Vol. 25 No. 3 (2022)


Published 09/12/2022


  • extended mind,
  • memory,
  • identity,
  • psychodrama,
  • simulation

How to Cite

Minina, R. (2022). THE ROLE OF THE BODY AND EXTENDED MEMORY SYSTEMS IN WORKING WITH TRAUMATIC MEMORIES. Psychological Research (in the Balkans), 25(3). https://doi.org/10.7546/PsyRB.2022.25.03.06


In this article I present psychodrama therapy as a practical example of the combination of mental time trave theory form philosophy of memory and cognitive science and the extended mind from philosophy of mind. Theories of extended mind and distributed consciousness entail the idea of an extended identity. Following this positions the boundaries of the self are fluid, located somewhere around the body, the brain, the surrounding tools and artefacts the individual is using and the sociocultural structures in which he is situated.
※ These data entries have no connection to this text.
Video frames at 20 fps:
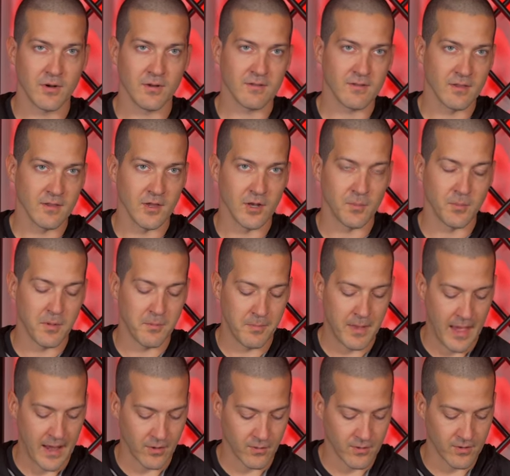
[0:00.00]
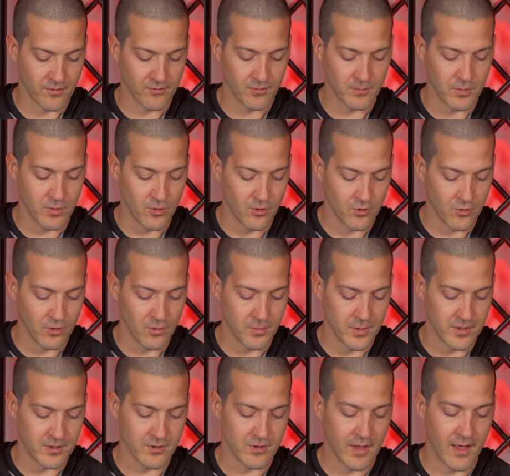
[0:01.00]
It's a little bit backwards from usual,
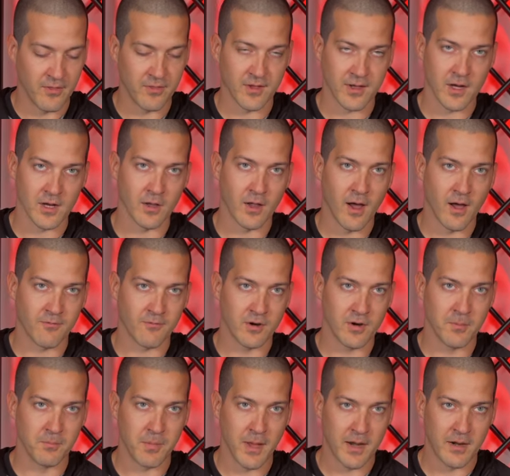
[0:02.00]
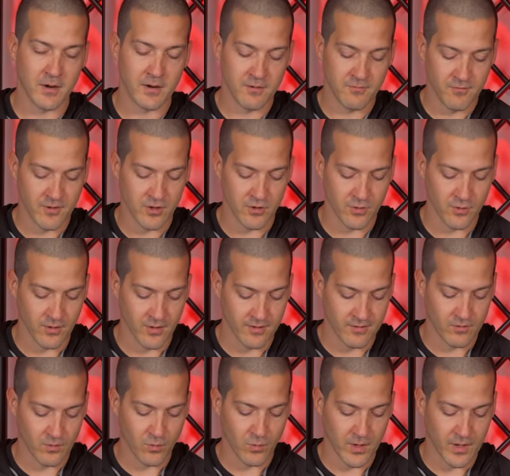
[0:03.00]
but I think it'll offer a better visual
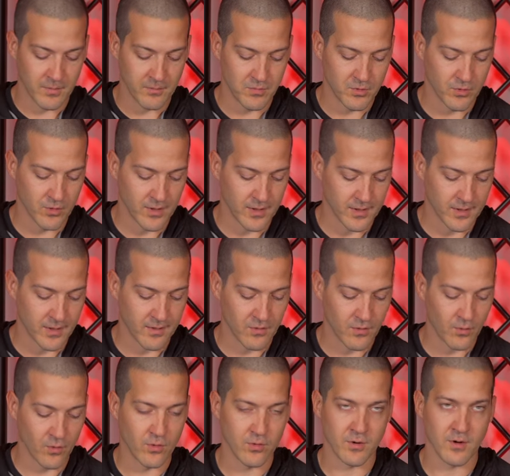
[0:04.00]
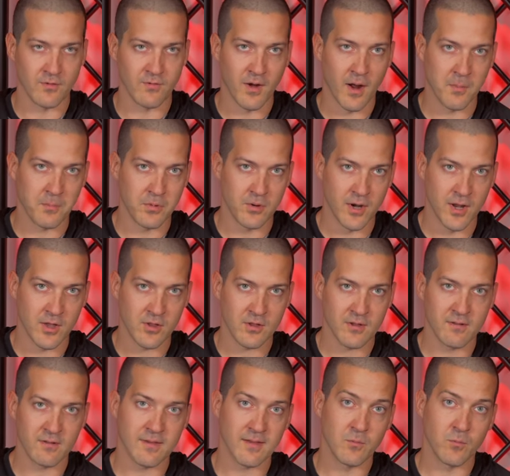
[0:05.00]
as to what I'm doing and the order of
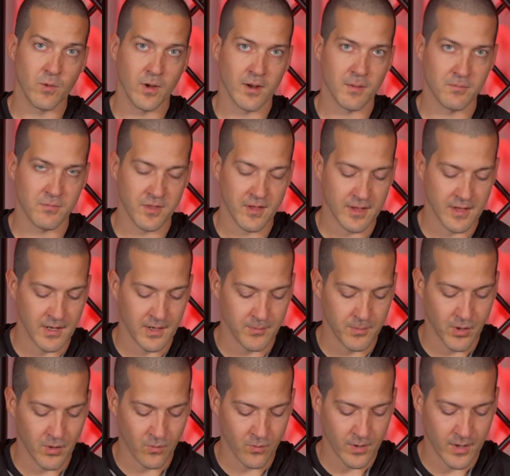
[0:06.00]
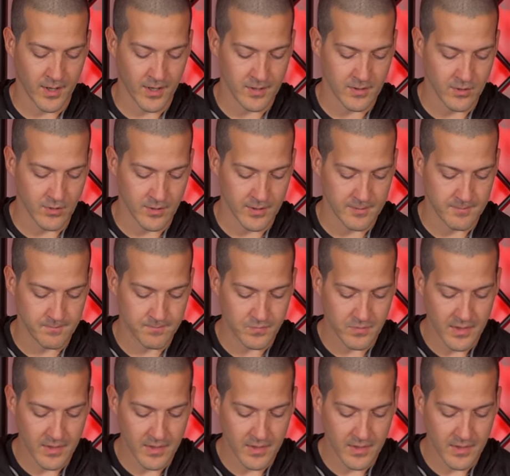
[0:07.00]
operations and what I'm thinking about when I do it.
In this article I use neo-Lockean theories about personal identity which qualify memory and psychological connectedness as criteria for identity. The concept of extended personal identity is presented on two levels, on one hand as extended bodily identity, and on the other hand as extended memory and personal narrative. Extending memories (including repressed memories) through psychodrama method can affect the subjective perception of one’s own personality and self in a specific way. It can be really useful in cases of post-traumatic stress disorder, and the results could be difficult to achieve by remembering alone through non-externally mediated recall. My view is that the psychodramatic stage is extended simulation in the process of remembering. I present examples of repressed childhood memories that are reconstructed on a psychodramatic stage due to the method's ability to work with kinesthetic memory. Consequently, I argue that the psychodramatic stage is extended and distributed memory simulation with the purpose to reconstruct repressed memories and reprocess them.